I knew I wanted to be an ocularist at the age of 12. I was having my prosthesis made and I felt so at home. I loved the idea of using artistry to help someone. I found out how to become an ocularist and made it my goal.


Since ocularistry training is done through apprenticeship, I asked my ocularist to consider me an applicant. After about 11 years of consecutive asking and completing an undergrad in health sciences, I was offered a position as an intern ocularist.

My sister was also influenced by my mother and became a denturist.

  • What is something most people don’t know about ocularists?

Ocularists want to do the best job that they can. Sometimes, perfection cannot be achieved no matter how talented the ocularist is.

  • What is the number one question most patients ask?

Do I have to take it out? Will it look the same? Will it move? Will I get secretions? Is it going to be comfortable?

  • What is your least favorite thing about your profession?

Showing a prosthetic eye on the computer
Showing a prosthetic eye on the computer

When a patient has unattainable expectations. (Will regain sight, the prosthesis will move 100%, will have absolutely no discharge, does not want to come back for adjustments)

  • What is your favorite thing about your profession?

When a patient loves their new eye. I really enjoy the making of fun eyes as well. Connecting with patients and getting to know them over the long term is also a huge plus in my field.







  • How many different ways can you make a prosthetic eye? - How long does the process take?

Countless roads lead to Rome! It takes me about 5 hours to make a prosthesis from start to finish. Sometimes I will ask my patients to come back for adjustments.

  • What age group do you tend to make eyes for the most?

All age groups, but we tend to have more senior citizens.

  • How has the trade changed over the years? - process, paints, materials, etc.

The trade has not changed very much over the years. Eyes are still made out of PMMA, impressions are still taken with alginate or silicone, and they are hand painted to this day.

  • Can you sleep in your prosthetic eye?

Yes, I can. When an eye has been enucleated or eviscerated, people can sleep with their prosthesis. When a person is wearing a scleral shell (prosthesis over a phthisical [blind] eye) they may have to remove it due to the sensitivity of the eye.

  • What if someone doesn’t like their prosthetic eye can you make changes to it what would that look like?

Always! What is most important is that the patient is happy and comfortable with their prosthesis. I always tell my patients to contact me if ever there is anything, whether it be the comfort, the opening, the color, etc. Corrective work can be done, and sometimes I choose to just remake it as a whole. I offer a one-year guarantee.

Elisabelle at 2 years old after having her eye removed. Wearing an eye patch playing with toys
Elisabelle at 2 years old after having her eye removed.

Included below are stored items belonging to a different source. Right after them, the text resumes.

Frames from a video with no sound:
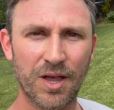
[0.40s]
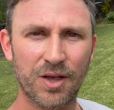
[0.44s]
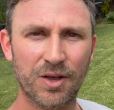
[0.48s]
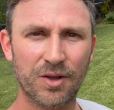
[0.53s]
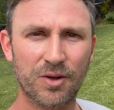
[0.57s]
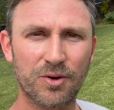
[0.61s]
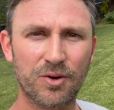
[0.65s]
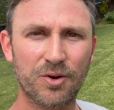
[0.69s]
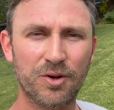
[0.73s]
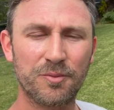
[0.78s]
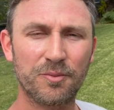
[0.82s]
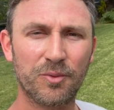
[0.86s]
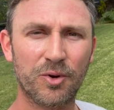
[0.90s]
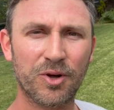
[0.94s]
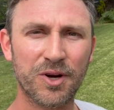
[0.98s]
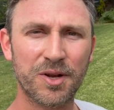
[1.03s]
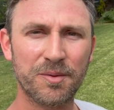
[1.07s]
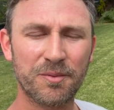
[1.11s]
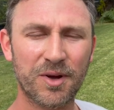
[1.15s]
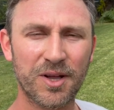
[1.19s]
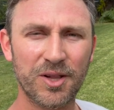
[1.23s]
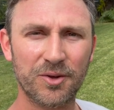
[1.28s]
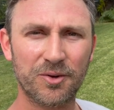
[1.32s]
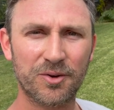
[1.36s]
Good
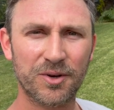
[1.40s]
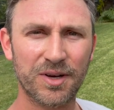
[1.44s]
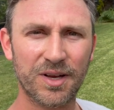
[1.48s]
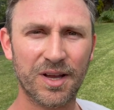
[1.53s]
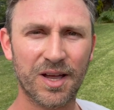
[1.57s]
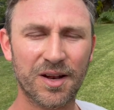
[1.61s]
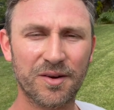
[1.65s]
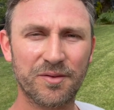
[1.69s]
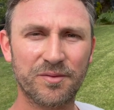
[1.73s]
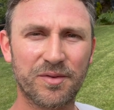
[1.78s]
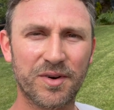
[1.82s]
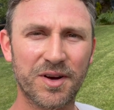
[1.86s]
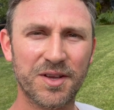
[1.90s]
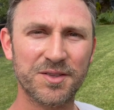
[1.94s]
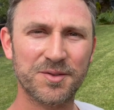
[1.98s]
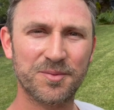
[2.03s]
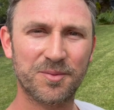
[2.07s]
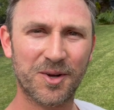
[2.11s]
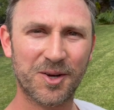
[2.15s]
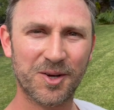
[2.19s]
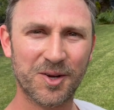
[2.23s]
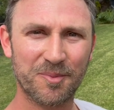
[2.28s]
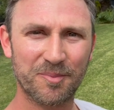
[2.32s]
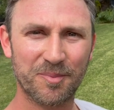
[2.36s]
morning, my lawn gun friends.
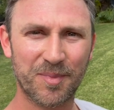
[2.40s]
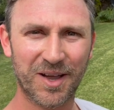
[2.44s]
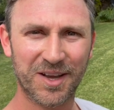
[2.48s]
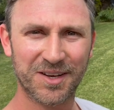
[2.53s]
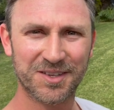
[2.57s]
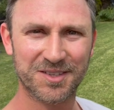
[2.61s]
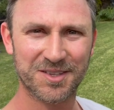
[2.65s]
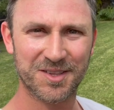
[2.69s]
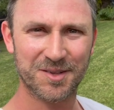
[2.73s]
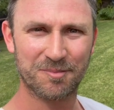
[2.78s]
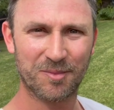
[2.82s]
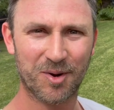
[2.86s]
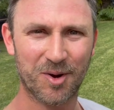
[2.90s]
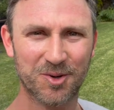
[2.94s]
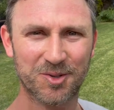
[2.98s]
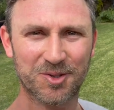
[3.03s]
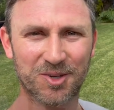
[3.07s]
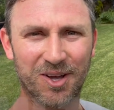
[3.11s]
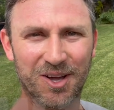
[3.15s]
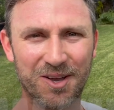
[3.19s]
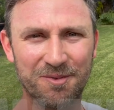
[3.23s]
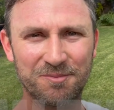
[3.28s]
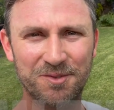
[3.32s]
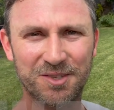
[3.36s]
Welcome back to the
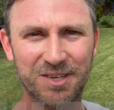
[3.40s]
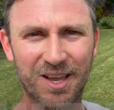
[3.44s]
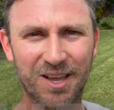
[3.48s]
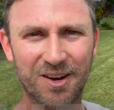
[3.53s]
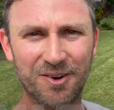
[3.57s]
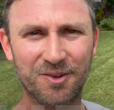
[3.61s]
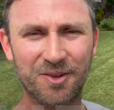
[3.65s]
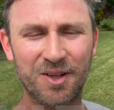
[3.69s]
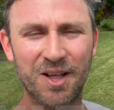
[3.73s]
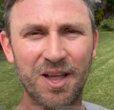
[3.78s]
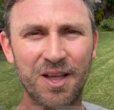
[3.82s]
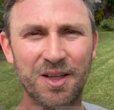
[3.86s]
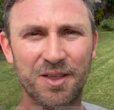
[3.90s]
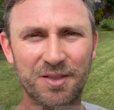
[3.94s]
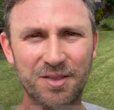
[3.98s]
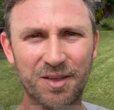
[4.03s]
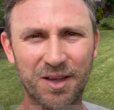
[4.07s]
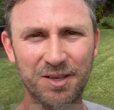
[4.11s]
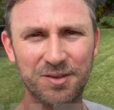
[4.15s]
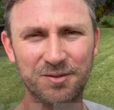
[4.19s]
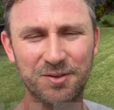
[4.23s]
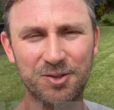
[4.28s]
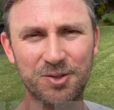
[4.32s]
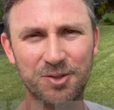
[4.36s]
Mowtime channel.
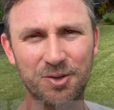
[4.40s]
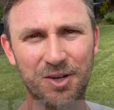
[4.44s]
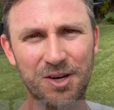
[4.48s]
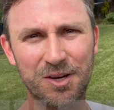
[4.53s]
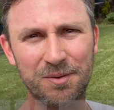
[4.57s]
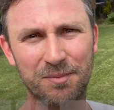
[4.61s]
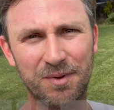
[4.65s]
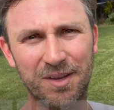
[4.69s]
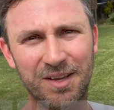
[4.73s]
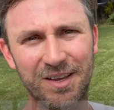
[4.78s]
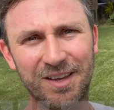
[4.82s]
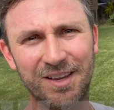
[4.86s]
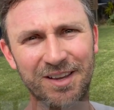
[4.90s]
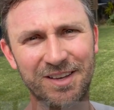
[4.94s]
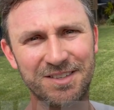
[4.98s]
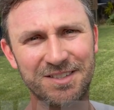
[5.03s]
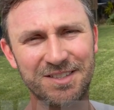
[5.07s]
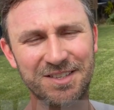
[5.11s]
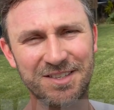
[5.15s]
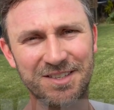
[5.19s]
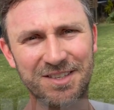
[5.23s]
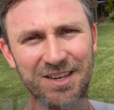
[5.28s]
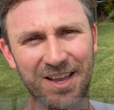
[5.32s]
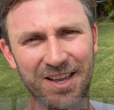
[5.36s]
Thanks for joining me in
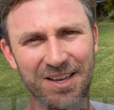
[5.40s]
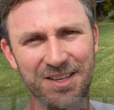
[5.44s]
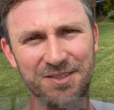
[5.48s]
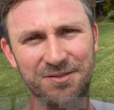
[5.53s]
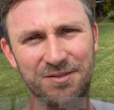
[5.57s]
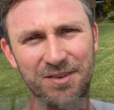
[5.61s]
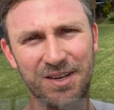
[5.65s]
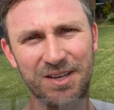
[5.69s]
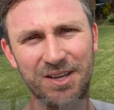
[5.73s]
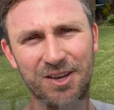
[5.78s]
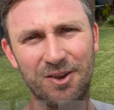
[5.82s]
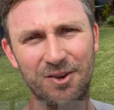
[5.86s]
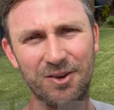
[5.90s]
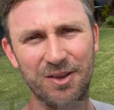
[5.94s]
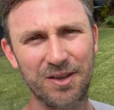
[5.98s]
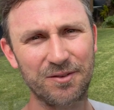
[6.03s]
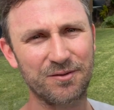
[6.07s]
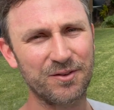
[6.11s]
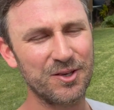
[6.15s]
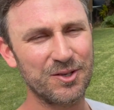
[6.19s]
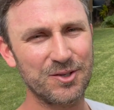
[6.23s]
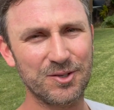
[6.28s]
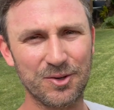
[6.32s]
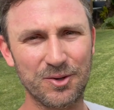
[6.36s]
today's video.
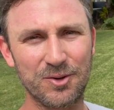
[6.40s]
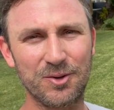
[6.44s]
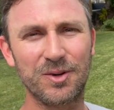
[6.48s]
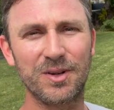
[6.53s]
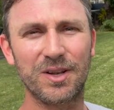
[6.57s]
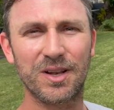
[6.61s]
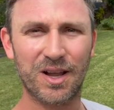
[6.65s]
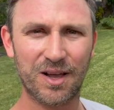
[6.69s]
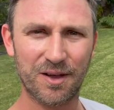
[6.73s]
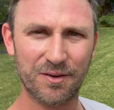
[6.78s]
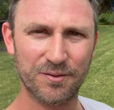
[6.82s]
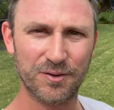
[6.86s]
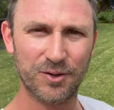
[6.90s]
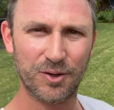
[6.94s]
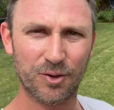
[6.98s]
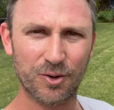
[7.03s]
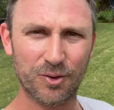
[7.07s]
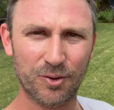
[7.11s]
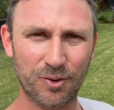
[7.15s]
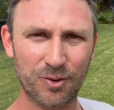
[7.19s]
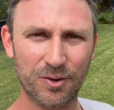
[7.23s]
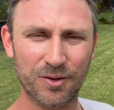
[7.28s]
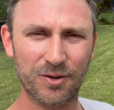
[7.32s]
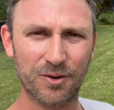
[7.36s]
If you do love your
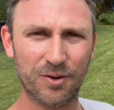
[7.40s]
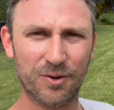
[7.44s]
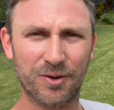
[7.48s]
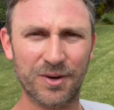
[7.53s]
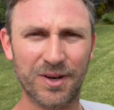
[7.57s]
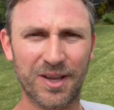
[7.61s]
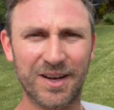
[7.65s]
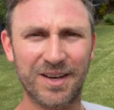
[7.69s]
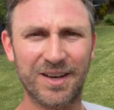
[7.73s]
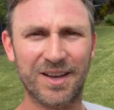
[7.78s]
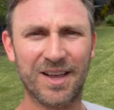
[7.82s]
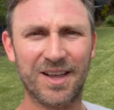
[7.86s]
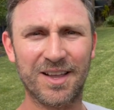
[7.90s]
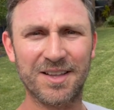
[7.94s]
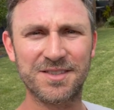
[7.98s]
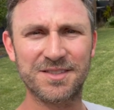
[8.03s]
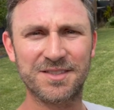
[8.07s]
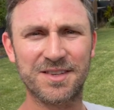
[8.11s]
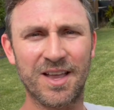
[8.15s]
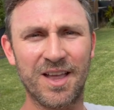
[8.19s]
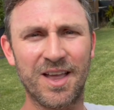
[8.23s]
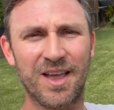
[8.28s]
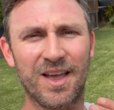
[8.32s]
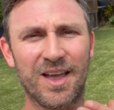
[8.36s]
lawn and
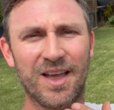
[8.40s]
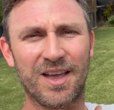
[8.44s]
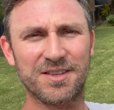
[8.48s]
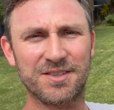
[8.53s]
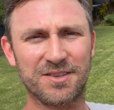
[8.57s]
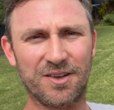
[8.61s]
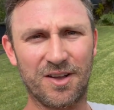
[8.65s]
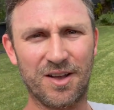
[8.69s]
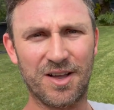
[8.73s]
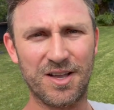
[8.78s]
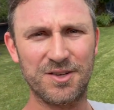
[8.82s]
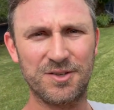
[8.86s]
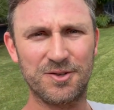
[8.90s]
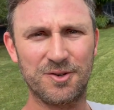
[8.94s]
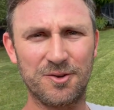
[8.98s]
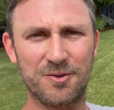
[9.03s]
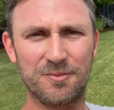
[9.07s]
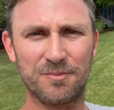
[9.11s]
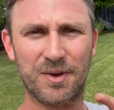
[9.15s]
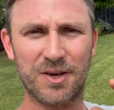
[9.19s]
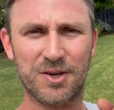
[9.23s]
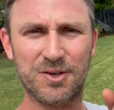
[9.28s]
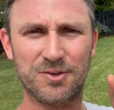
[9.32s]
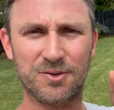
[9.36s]
guns as I do,
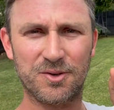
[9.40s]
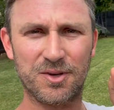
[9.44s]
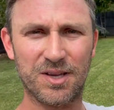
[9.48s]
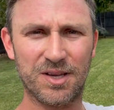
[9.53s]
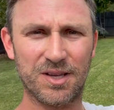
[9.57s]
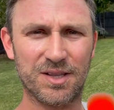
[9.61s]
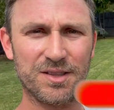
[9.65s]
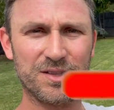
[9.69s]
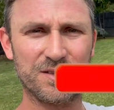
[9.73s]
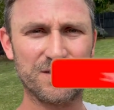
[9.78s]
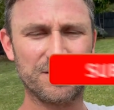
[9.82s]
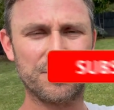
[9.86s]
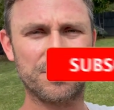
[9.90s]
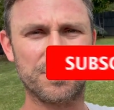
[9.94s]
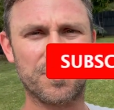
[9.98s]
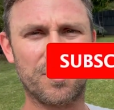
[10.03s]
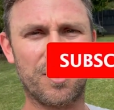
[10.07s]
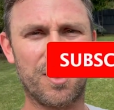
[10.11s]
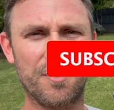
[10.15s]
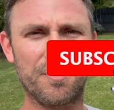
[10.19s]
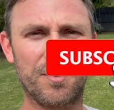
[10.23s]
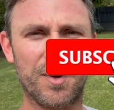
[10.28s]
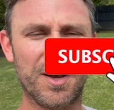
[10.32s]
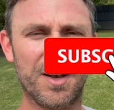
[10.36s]
make sure you hit the
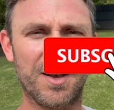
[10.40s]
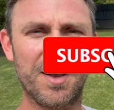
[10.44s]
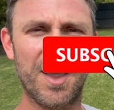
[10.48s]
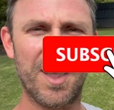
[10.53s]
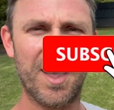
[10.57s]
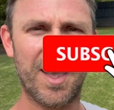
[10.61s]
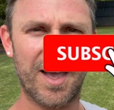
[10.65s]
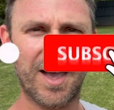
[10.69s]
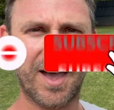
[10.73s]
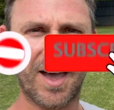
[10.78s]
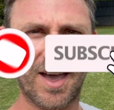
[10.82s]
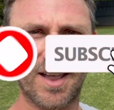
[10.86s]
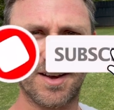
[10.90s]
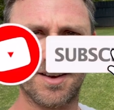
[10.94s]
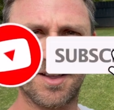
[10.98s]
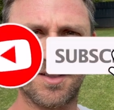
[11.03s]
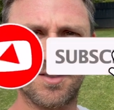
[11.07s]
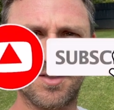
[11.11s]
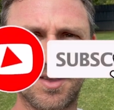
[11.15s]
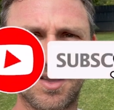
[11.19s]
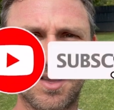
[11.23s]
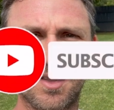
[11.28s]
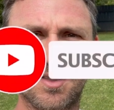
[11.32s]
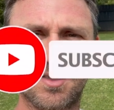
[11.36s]
subscribe button and
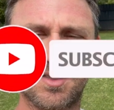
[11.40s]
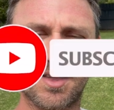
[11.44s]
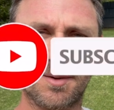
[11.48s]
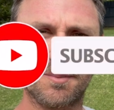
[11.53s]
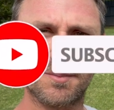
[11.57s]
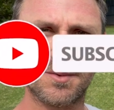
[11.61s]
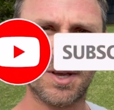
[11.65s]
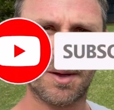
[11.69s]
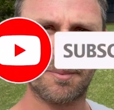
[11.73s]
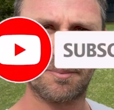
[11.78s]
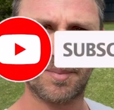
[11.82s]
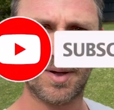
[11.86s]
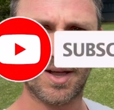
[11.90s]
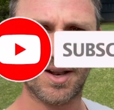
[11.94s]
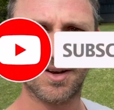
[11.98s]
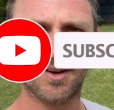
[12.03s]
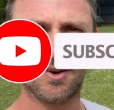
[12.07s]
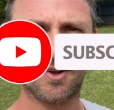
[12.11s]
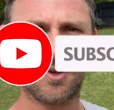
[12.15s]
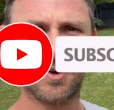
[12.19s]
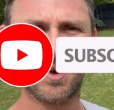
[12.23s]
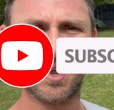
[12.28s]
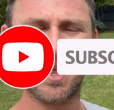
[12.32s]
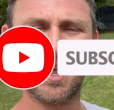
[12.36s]
the thumbs up button
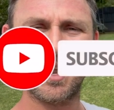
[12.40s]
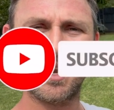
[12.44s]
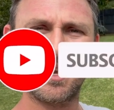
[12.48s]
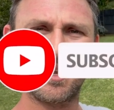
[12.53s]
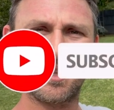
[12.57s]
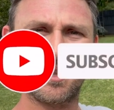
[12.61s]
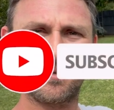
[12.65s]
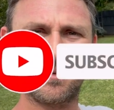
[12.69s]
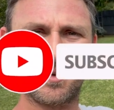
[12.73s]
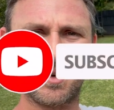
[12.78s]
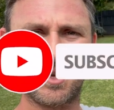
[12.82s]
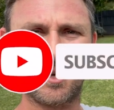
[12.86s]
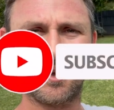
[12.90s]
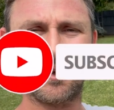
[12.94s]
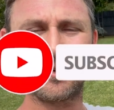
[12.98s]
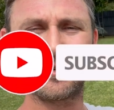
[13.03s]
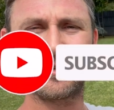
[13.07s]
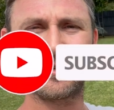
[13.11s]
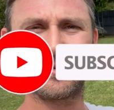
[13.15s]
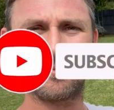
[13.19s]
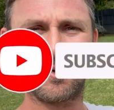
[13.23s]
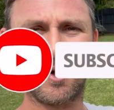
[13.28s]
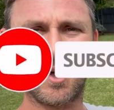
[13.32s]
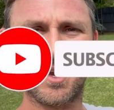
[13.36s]
on any of the
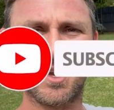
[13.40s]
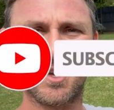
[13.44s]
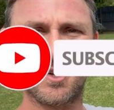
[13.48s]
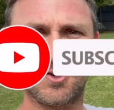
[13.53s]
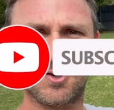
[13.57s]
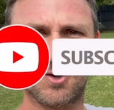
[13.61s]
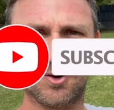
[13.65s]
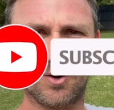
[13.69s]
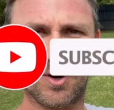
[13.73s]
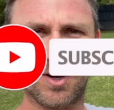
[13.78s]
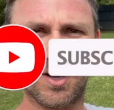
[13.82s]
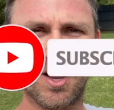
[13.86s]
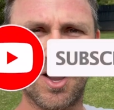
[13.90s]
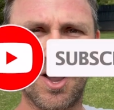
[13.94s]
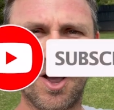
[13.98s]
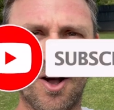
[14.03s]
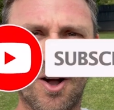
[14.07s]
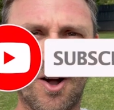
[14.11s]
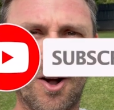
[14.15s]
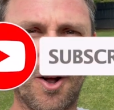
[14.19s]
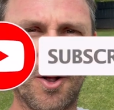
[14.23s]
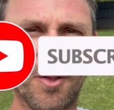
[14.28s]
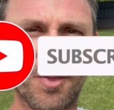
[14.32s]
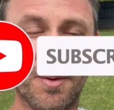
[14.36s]
videos you might enjoy
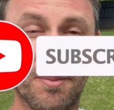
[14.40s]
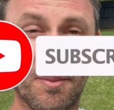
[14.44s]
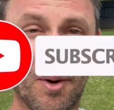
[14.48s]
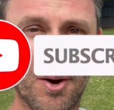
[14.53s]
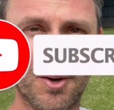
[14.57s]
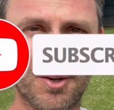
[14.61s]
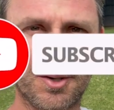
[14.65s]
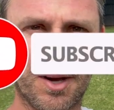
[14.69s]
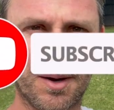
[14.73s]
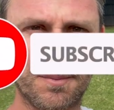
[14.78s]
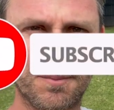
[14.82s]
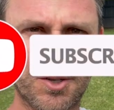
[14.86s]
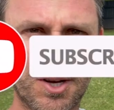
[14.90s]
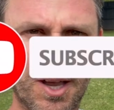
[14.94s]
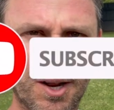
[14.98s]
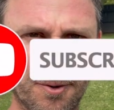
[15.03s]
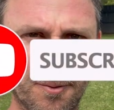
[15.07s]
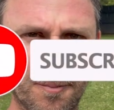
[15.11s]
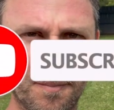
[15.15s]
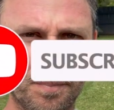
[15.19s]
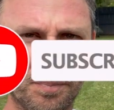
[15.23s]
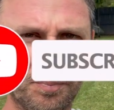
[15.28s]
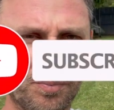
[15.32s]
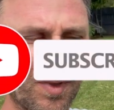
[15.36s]
on the Mowtime
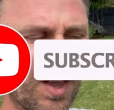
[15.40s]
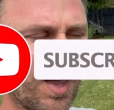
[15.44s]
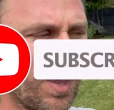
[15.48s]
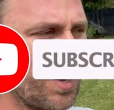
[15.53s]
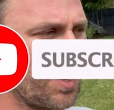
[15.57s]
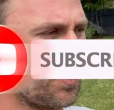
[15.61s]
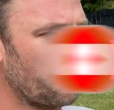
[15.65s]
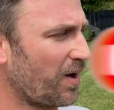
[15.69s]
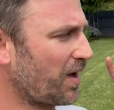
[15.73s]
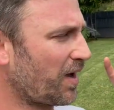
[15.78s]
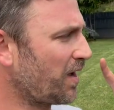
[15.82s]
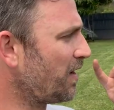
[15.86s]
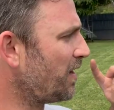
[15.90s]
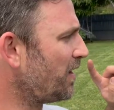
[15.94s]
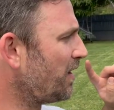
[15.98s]
channel. Anyway,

How do most people adjust to getting a prosthetic eye early in life compared to people who are adults?


I would say that is case by case. Some people tend to accept themselves better than other people, no matter what age they are.






In terms of tendencies, children, teenagers, and young adults tend to have a harder time psychologically and with self-acceptance. People who have lost their eyes as adults and seniors tend to have a tougher time adjusting to the visual aspect of things.


  • What can you tell us about people’s experiences getting a scleral shell and people getting used to them over a damaged eye?

Phthisical eyes are more sensitive than enucleated or eviscerated eyes because they still have a cornea. Certain people have no issue wearing a scleral shell 24 7. Others can experience discomfort and cannot wear it to sleep.